Following is what may eventually be the opening to the thing I am working on, which will simply go by Untitled for now. After the jump, a wall of text. It appears to be a story about departures. It is unnecessarily bleak, but that’s what departures will do for you.

In September of 2008, there was a departure. It was probably completely unremarkable, completely artificial, a passing moment in time in a life which has been, in some ways, a long series of departures. It was not particularly glamorous. It was in the city of Spokane, Washington, on a day which was partly cloudy, too early to be autumn, too late to be summer. I drove two hours to get there from Moses Lake, parked in a vacant part of the mall parking lot, and walked. I had hoped to catch dinner somewhere with a table and service and coffee, and sit opposite my old friends, and do what it is I’ve always done best, which is talk about nothing. It is a talent most useful for departures and a talent I seldom use at them.

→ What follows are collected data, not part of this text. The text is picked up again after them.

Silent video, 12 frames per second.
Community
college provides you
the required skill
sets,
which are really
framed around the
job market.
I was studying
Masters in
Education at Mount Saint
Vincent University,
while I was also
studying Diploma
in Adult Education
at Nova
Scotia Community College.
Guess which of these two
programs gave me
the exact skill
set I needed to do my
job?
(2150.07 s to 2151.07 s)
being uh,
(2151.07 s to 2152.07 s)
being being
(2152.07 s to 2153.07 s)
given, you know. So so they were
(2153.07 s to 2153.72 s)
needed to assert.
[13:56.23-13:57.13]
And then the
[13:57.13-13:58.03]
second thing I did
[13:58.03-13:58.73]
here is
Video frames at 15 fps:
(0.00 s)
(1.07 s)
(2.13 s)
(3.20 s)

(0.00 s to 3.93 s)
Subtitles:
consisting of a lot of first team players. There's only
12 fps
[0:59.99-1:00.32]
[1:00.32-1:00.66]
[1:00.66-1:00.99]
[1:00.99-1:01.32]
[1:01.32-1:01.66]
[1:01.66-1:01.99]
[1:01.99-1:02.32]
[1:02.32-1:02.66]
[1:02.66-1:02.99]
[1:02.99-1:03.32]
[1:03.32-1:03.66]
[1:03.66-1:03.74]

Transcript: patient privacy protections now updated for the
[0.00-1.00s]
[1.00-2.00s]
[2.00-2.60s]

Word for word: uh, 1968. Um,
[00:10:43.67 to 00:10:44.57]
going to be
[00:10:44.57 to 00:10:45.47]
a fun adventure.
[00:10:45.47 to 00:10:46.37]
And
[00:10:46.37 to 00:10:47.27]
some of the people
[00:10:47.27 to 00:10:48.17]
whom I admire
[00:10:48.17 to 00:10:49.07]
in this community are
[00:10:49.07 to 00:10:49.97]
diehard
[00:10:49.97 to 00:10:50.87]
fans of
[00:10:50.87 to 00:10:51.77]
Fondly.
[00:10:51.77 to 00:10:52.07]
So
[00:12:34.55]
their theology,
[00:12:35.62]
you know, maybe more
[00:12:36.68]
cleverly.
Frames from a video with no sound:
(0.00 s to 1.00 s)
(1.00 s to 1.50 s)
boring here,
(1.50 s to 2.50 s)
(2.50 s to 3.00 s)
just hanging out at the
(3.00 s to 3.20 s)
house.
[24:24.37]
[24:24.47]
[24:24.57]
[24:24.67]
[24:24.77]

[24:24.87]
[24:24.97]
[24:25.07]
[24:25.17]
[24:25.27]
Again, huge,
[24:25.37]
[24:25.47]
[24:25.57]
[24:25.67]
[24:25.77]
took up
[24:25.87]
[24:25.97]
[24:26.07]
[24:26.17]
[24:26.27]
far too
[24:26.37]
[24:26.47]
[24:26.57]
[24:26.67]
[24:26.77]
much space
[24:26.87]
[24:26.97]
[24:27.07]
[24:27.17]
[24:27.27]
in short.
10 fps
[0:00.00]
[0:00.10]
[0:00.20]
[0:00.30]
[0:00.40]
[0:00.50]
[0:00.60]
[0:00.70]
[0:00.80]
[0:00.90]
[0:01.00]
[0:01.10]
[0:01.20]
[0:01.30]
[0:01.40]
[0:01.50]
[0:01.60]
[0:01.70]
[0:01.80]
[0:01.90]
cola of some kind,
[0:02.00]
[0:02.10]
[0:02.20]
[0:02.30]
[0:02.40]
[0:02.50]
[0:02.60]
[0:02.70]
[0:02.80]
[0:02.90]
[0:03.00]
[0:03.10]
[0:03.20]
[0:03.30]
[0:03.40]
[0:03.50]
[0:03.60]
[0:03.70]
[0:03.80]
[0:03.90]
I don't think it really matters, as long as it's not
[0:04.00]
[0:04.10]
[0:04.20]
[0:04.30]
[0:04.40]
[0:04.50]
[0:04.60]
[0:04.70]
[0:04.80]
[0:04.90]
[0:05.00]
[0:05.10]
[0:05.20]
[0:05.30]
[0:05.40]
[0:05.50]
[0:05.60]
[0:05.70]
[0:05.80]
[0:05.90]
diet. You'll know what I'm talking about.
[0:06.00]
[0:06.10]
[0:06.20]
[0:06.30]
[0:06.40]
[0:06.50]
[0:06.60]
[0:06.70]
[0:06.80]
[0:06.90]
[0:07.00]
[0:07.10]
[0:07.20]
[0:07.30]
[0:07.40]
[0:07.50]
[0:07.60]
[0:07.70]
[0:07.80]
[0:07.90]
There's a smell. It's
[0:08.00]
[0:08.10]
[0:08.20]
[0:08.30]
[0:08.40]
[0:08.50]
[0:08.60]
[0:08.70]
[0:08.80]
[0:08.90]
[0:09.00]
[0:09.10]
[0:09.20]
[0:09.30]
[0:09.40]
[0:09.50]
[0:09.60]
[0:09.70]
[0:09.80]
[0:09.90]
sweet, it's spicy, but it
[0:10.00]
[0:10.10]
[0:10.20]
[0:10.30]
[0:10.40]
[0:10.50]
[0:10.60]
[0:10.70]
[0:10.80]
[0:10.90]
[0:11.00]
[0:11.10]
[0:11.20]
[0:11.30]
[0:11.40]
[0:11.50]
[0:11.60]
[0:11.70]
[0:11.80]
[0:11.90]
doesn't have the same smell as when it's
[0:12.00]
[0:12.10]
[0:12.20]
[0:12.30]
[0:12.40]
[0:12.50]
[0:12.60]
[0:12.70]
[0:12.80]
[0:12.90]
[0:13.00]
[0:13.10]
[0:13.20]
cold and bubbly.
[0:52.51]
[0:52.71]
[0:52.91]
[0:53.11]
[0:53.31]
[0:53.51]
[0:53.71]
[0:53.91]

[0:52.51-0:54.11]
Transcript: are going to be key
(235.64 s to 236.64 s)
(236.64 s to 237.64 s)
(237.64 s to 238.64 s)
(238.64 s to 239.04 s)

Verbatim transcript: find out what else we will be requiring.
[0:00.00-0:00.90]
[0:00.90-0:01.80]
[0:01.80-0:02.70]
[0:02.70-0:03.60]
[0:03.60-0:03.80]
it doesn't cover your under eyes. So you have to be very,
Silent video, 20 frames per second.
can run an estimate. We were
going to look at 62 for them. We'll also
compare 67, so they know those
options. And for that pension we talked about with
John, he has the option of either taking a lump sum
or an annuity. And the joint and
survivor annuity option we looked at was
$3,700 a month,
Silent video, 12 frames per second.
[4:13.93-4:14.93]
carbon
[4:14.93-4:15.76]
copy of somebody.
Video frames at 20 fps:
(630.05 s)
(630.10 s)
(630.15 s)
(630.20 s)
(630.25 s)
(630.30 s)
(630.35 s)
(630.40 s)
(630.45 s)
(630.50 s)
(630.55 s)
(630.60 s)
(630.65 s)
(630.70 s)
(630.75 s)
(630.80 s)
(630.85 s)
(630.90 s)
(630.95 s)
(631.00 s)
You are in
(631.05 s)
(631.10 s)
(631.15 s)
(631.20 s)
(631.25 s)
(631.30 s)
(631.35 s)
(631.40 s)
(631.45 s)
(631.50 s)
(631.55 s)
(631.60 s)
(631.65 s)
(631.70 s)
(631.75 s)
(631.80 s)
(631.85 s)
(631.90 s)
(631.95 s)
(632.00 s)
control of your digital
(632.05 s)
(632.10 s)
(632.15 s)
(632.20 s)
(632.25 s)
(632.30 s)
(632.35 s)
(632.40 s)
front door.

So it was in silence we spent most of the evening, watching a movie I’d never heard of in a genre I never cared much for. After, I pretended I liked the film, and maybe I even did, and we stood around, and they talked about the rest of the evening. I was, of course, superfluous. This was, I was certain, the last time I would see either of them, who had briefly played such a prominent role in my life. We didn’t share a meal, or talk much. There was a joke that wasn’t very funny, and after we stood around for a while we dispersed. There were awkward glances exchanged, and for a moment it looked as if embraces might be exchanged. But it was not to be, of course.

Later, all I could think about was the smile I wore the whole time I was there. It was a sad, wistful smile, resigned. Spokane had been for years a town of nostalgia, of departures, where the past lived on for me uneasily. Or at least ghosts of it.

I wrote about this departure once, elsewhere, probably many times. I’ve talked about how words are useless in the hands of a writer and storyteller. I always said after that it rained on the way home, but it didn’t. The sky was clear. I’ve spent many pages trying to find poetry in it. I often thought that maybe I deserved it, that this was the way of things, but it wasn’t that. Life continued and nothing had changed, except they saw the look in my eyes that said I was already lost.

When I drove home I was frustrated. I sang loudly in the car to keep my mind from thinking about anything, keeping my mind focused on the music, until my voice was hoarse and I was out of songs and there was nothing left but the hum of the highway. The radio was broken and the batteries had died on my iPod. I thought. It is something I have never been able to escape, in the end.